Brexit sonrası özellikle ticari alanda Türkiye ile yakınlaşmasını sürdüren İngiltere, savunma sanayiindeki girişimlerin yanısıra, ulaşımda da ortak adımlar atıyor.
İki ülkenin yeni yol haritasında kısa süre önce yapılan mutabakat ile hidrojenli tren üretimi de öne çıktı.
Hidrojen yakıtlı tren üretimi, iki ülke arasında stratejik bir iş birliği anlamına geliyor.
Ankara’da 13 Kasım’da imzalanan mutabakat zaptına göre, iki ülke tüm paydaşları kapsayan bir diyalog mekanizması kuracak. Bu yapı içinde hem demiryolu kurumları hem de özel sektör aktörleri, hidrojenli trenlerin geliştirilmesi, test edilmesi ve nihai üretimi için koordineli şekilde çalışacak.

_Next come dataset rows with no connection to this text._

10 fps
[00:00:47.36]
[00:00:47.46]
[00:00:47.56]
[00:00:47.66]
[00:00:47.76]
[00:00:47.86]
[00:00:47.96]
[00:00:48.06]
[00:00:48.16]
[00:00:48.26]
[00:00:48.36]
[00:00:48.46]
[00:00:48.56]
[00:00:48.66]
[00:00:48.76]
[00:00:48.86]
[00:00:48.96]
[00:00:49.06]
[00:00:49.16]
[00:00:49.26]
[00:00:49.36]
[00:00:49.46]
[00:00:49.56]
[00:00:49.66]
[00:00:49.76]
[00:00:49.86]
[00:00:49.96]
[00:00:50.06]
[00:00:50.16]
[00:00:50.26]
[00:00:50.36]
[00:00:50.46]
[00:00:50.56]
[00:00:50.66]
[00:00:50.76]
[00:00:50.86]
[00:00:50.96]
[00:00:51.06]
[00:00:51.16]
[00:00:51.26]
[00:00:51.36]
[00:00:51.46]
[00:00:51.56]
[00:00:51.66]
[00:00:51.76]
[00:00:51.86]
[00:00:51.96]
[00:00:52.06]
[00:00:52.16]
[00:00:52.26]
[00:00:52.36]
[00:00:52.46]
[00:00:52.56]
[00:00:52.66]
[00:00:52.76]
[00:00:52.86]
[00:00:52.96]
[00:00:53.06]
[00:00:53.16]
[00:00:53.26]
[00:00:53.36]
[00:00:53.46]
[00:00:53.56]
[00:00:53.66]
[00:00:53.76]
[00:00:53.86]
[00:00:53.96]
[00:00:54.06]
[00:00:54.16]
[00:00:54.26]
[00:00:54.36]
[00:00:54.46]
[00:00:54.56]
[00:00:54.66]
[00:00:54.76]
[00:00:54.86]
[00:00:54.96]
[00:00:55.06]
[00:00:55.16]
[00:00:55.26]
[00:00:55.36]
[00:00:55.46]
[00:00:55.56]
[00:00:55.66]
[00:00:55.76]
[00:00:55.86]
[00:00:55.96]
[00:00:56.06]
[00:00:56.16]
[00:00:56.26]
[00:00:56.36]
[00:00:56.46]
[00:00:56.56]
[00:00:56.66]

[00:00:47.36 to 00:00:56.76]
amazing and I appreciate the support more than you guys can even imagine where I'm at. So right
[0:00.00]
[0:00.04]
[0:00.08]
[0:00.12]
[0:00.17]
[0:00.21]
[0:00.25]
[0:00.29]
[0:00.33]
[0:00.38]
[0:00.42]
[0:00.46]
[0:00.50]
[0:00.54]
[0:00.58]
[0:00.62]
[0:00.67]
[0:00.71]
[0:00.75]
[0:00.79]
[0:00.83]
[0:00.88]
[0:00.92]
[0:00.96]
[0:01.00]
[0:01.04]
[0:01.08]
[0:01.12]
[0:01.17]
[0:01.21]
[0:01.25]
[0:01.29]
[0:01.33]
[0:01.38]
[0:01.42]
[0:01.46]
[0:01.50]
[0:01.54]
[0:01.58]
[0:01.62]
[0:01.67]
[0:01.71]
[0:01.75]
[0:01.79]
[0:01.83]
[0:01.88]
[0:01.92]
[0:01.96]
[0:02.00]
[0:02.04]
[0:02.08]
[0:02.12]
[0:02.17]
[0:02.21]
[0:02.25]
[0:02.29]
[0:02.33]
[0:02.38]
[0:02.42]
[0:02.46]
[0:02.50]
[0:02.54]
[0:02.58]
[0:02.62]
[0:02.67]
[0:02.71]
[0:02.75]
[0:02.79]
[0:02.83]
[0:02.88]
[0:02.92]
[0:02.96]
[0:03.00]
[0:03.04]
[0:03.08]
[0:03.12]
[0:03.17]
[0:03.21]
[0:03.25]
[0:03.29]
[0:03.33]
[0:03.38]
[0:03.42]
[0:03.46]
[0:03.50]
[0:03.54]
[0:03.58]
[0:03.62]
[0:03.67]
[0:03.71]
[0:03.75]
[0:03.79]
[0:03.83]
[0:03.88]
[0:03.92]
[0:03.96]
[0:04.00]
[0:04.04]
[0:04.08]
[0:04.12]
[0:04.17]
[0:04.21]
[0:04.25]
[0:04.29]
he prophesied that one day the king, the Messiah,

Hidrojenli trenler konusunda teknik ve ticari bir yol haritası hazırlanması da planlanıyor; bu harita, teknolojik gereksinimler, üretim tesisleri, Ar-Ge ortak projeleri ve finansman modellerini kapsayacak.
Bu iş birliği, her iki ülkenin de karbon emisyonlarını azaltma hedefleriyle doğrudan bağlantılı. Hidrojen yakıtlı trenler, fosil yakıtlara kıyasla çok daha düşük karbon salımı sağlarken, ulaşım sektöründe çevreci bir alternatif sunuyor.
Ayrıca, Türkiye’nin demiryolu ağı genişletme hedefiyle birlikte, çevre dostu ve yenilikçi teknolojilere geçiş stratejisini de güçlü bir şekilde sürdürdüğü görülüyor.
Uzun vadede, iki ülke arasındaki bu iş birliğinin demiryolu teknolojilerinde hem ihracata açık bir sanayi ekosistemi yaratması hem de iklim hedeflerine katkı sağlaması bekleniyor.
İngiltere Ulaştırma Bakanlığı’ndan demiryollarından sorumlu Bakan Peter Hendy, iş birliği ile ilgili yaptığı değerlendirmede, taraflar arasındaki ortaklığın giderek derinleştiğini ve demiryolu teknolojilerinde ortak çözümler üretme konusunda kararlılıklarının sürdüğünü dile getirdi.